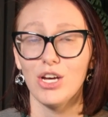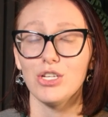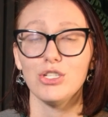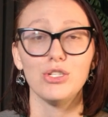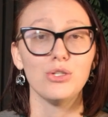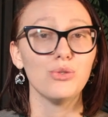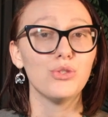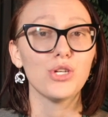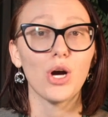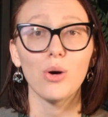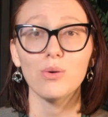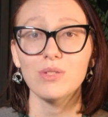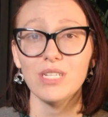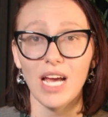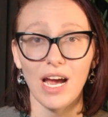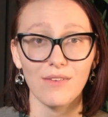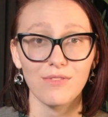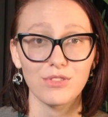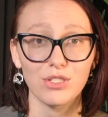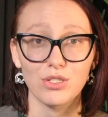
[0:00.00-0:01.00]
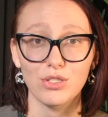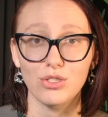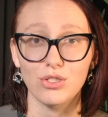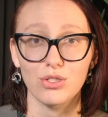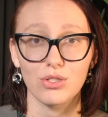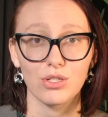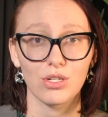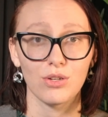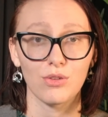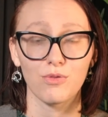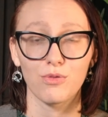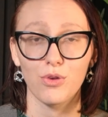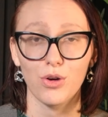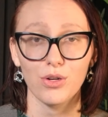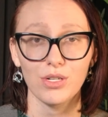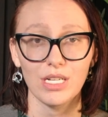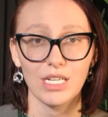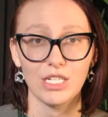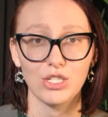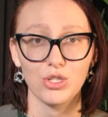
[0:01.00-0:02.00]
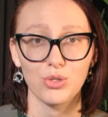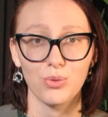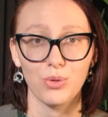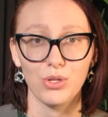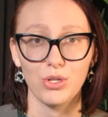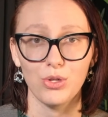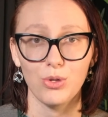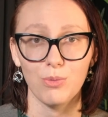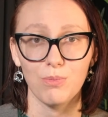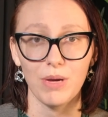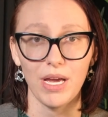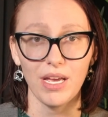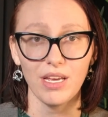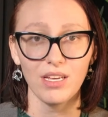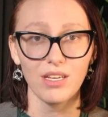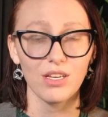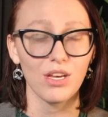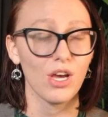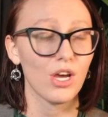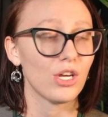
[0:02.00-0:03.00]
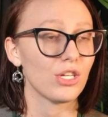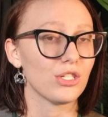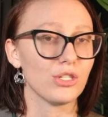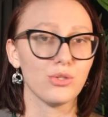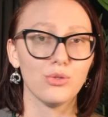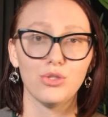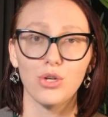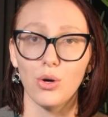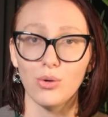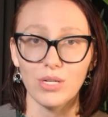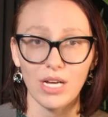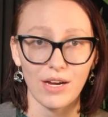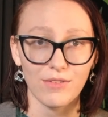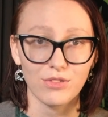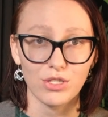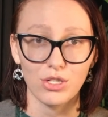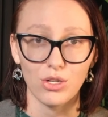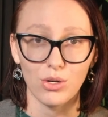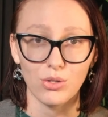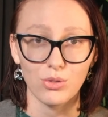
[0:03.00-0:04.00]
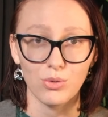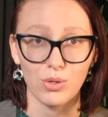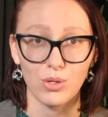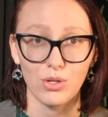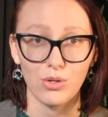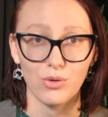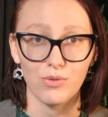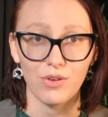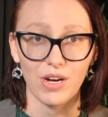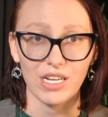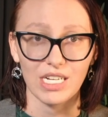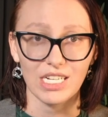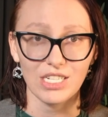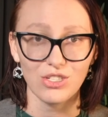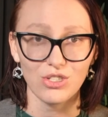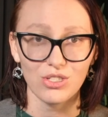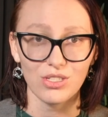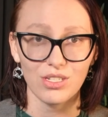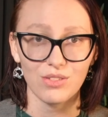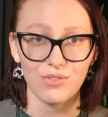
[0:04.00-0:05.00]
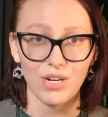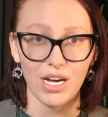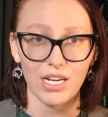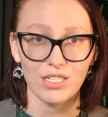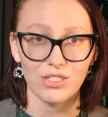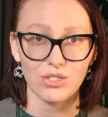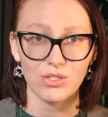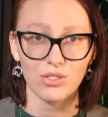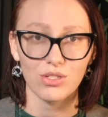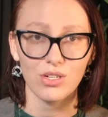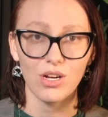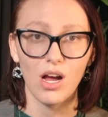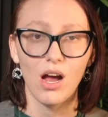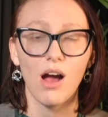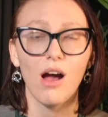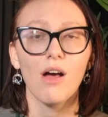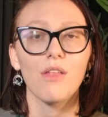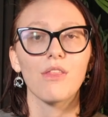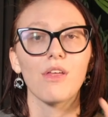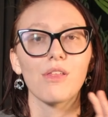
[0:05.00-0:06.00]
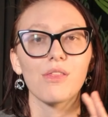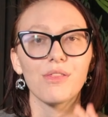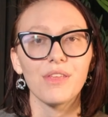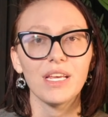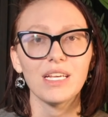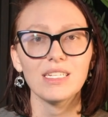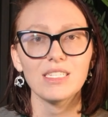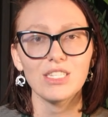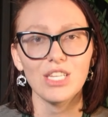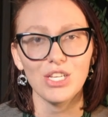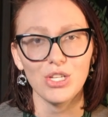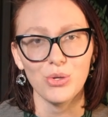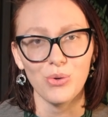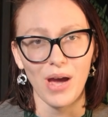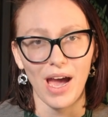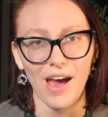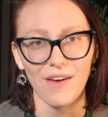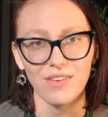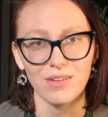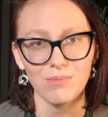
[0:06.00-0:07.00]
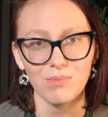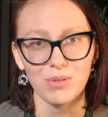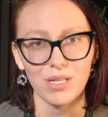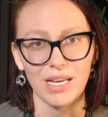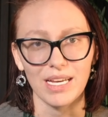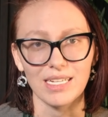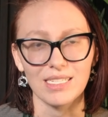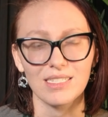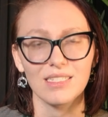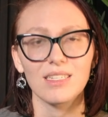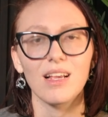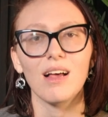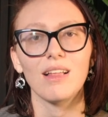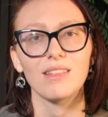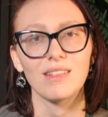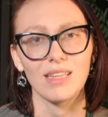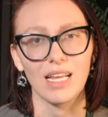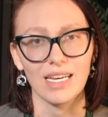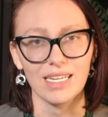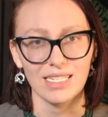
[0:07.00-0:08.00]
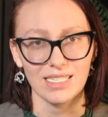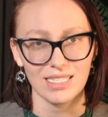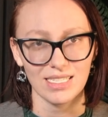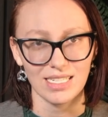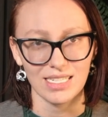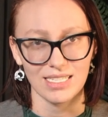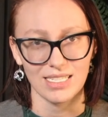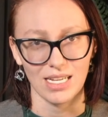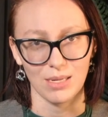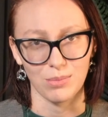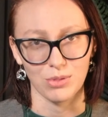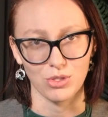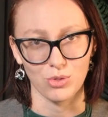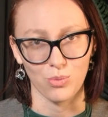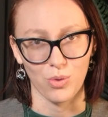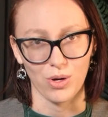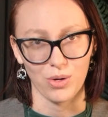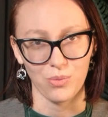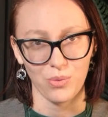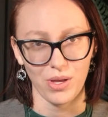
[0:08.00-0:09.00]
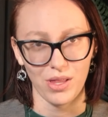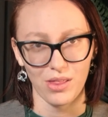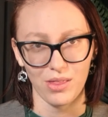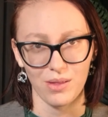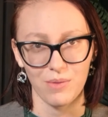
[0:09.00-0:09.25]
You don't have to convert into a new bank. You don't have to go to a new financial advisor. The things that you have in place, Legacy is able to work with.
* * *
* _Exercise requirements_:
Where the line containing "[0:02.00-0:03.00]" appears in the records above, begin copying and continue exactly through the last line, with nothing else; omit every picture.

* _Result for this task_:
[0:02.00-0:03.00]
[0:03.00-0:04.00]
[0:04.00-0:05.00]
[0:05.00-0:06.00]
[0:06.00-0:07.00]
[0:07.00-0:08.00]
[0:08.00-0:09.00]
[0:09.00-0:09.25]
You don't have to convert into a new bank. You don't have to go to a new financial advisor. The things that you have in place, Legacy is able to work with.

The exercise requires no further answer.